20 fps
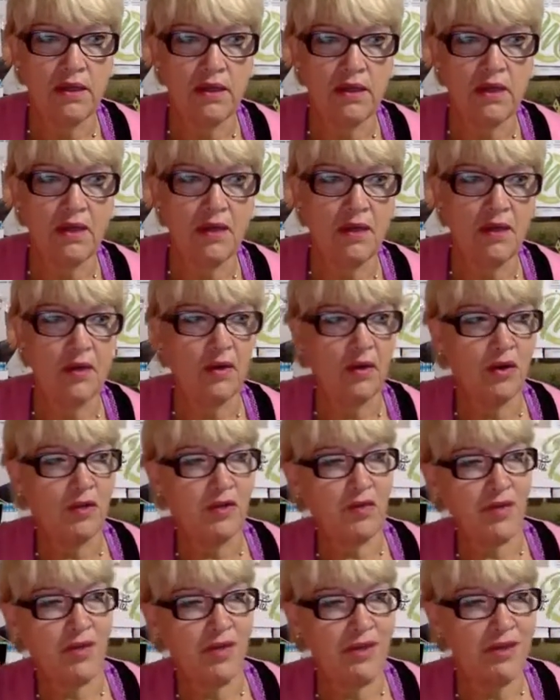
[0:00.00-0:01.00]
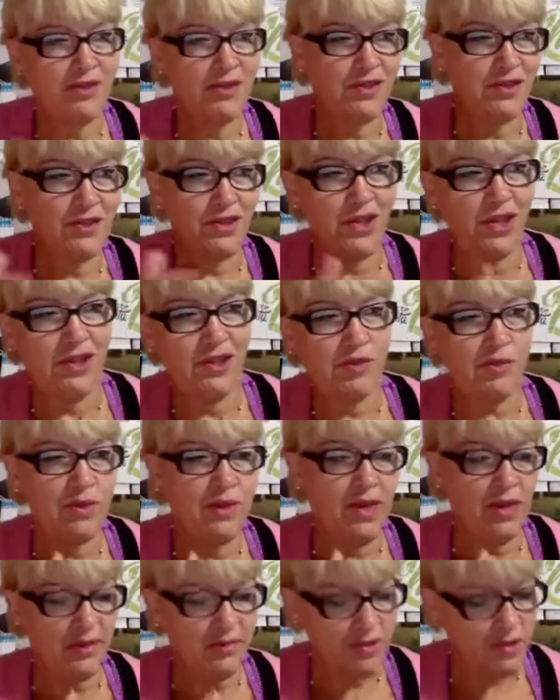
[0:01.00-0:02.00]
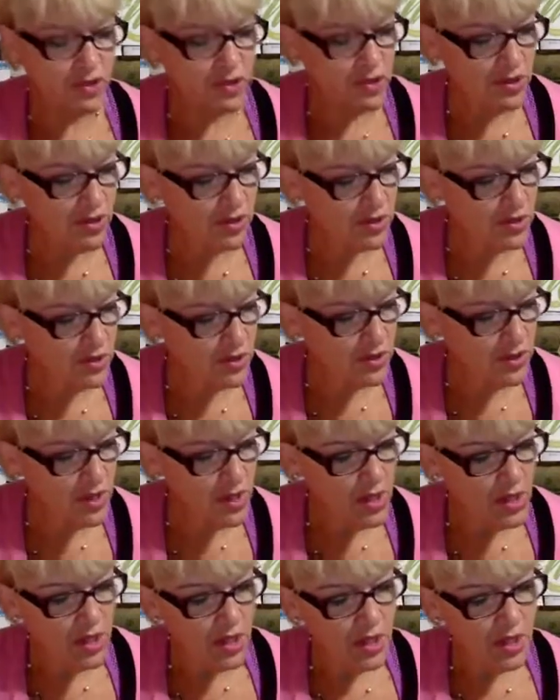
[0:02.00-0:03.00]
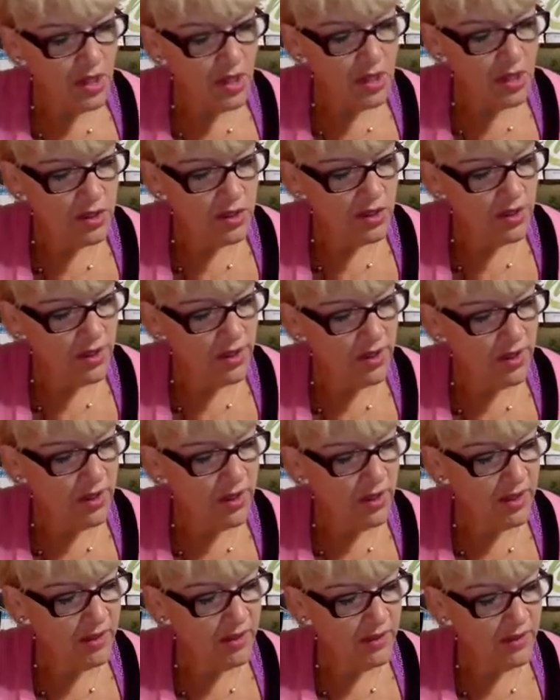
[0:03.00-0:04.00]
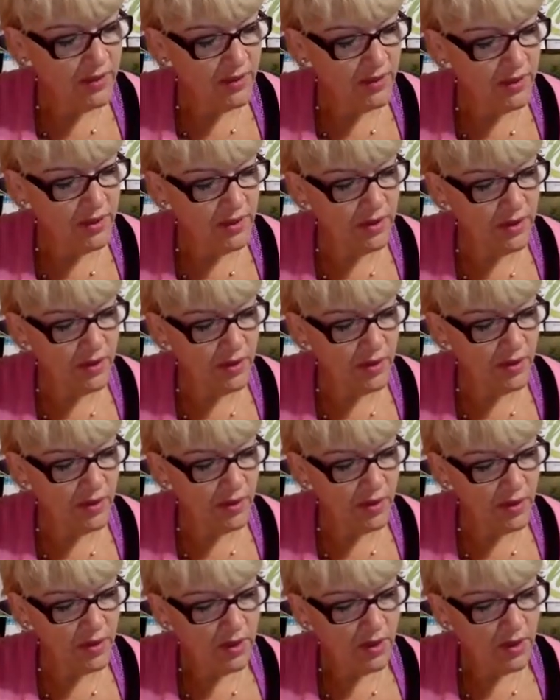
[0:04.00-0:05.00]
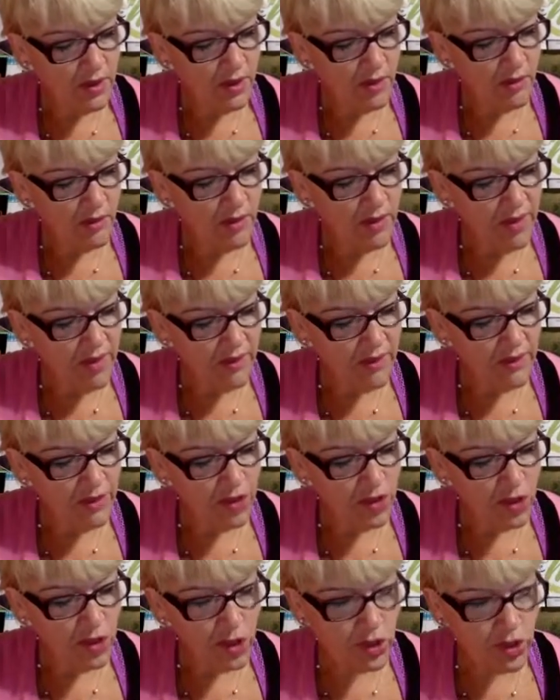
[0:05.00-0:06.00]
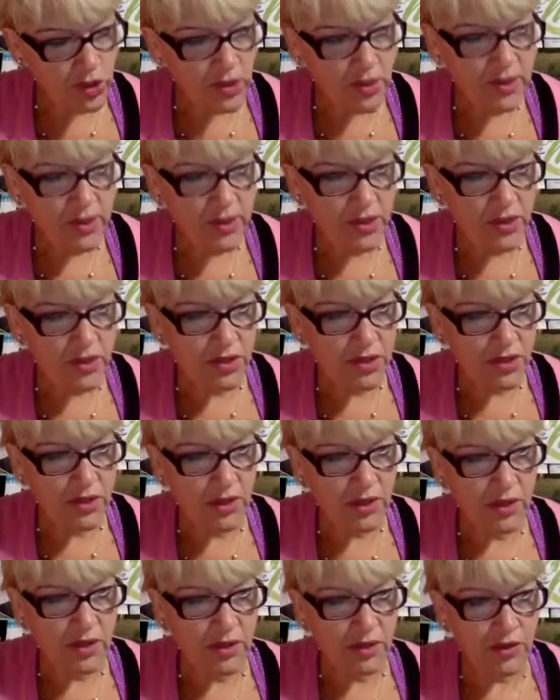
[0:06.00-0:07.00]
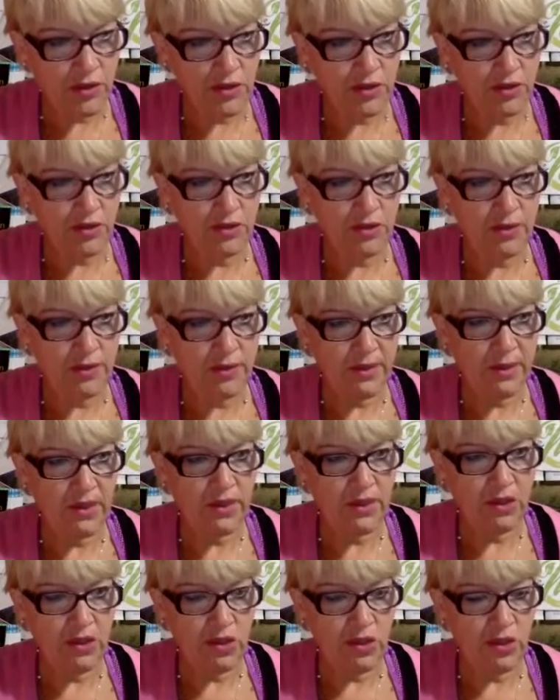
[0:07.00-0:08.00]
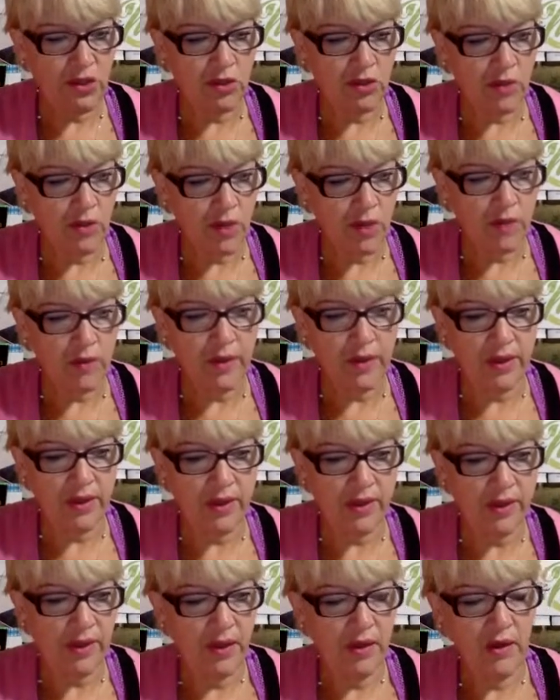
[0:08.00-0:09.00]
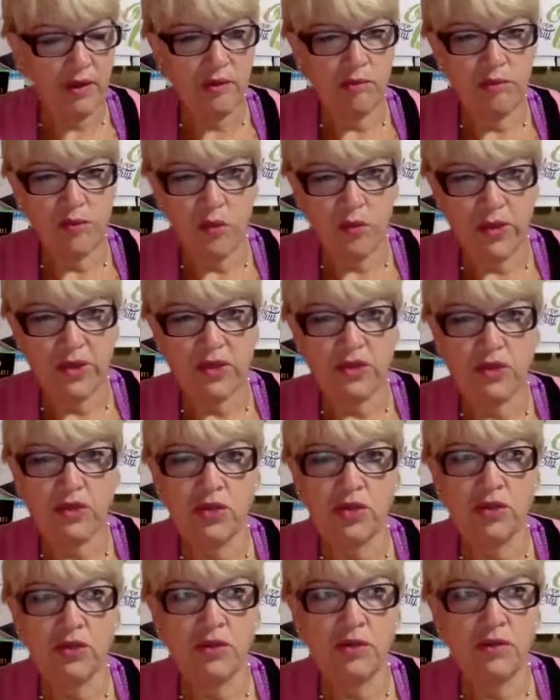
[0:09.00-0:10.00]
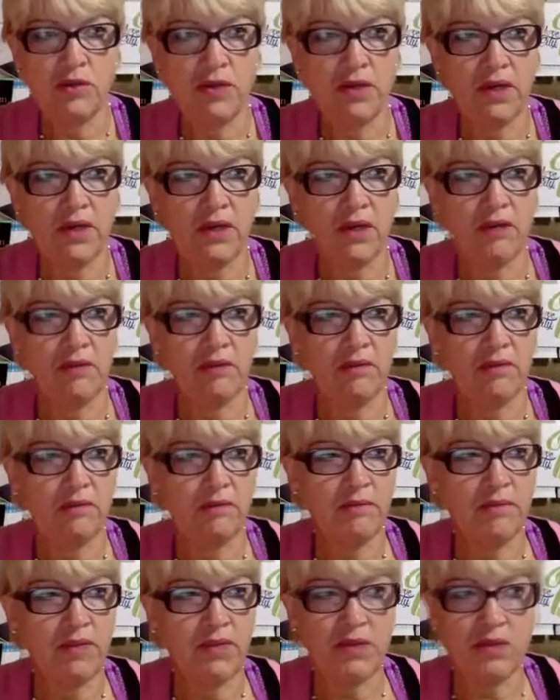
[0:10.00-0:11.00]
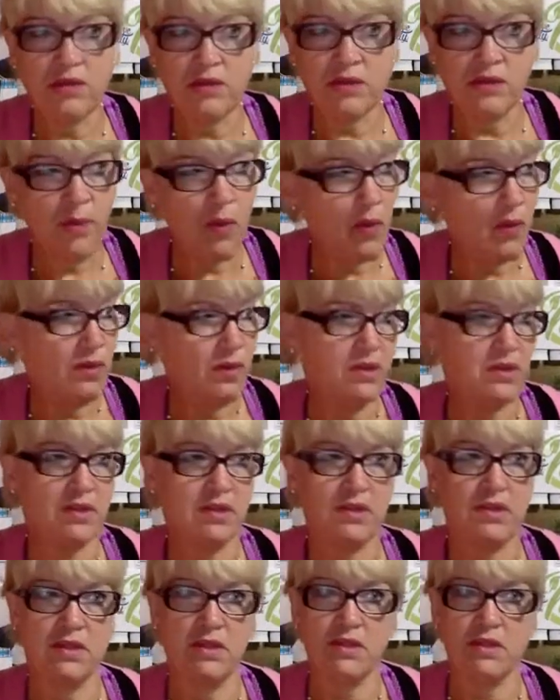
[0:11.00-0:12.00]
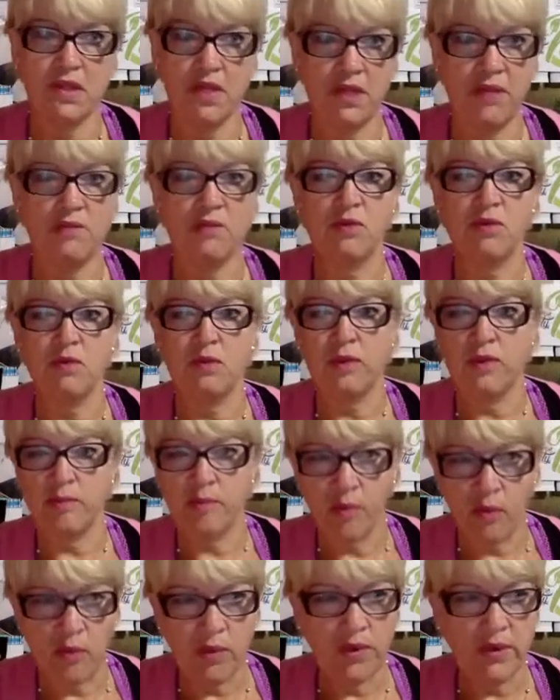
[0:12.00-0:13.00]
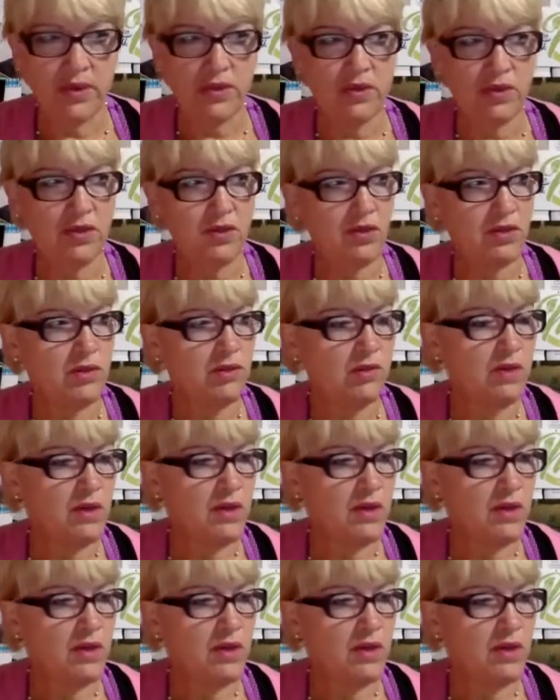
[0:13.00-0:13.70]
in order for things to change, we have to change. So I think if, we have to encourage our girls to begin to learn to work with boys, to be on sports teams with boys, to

### Exercise directions
Retype the data word for word, please, and keep the images out.

### Answer
20 fps
[0:00.00-0:01.00]
[0:01.00-0:02.00]
[0:02.00-0:03.00]
[0:03.00-0:04.00]
[0:04.00-0:05.00]
[0:05.00-0:06.00]
[0:06.00-0:07.00]
[0:07.00-0:08.00]
[0:08.00-0:09.00]
[0:09.00-0:10.00]
[0:10.00-0:11.00]
[0:11.00-0:12.00]
[0:12.00-0:13.00]
[0:13.00-0:13.70]
in order for things to change, we have to change. So I think if, we have to encourage our girls to begin to learn to work with boys, to be on sports teams with boys, to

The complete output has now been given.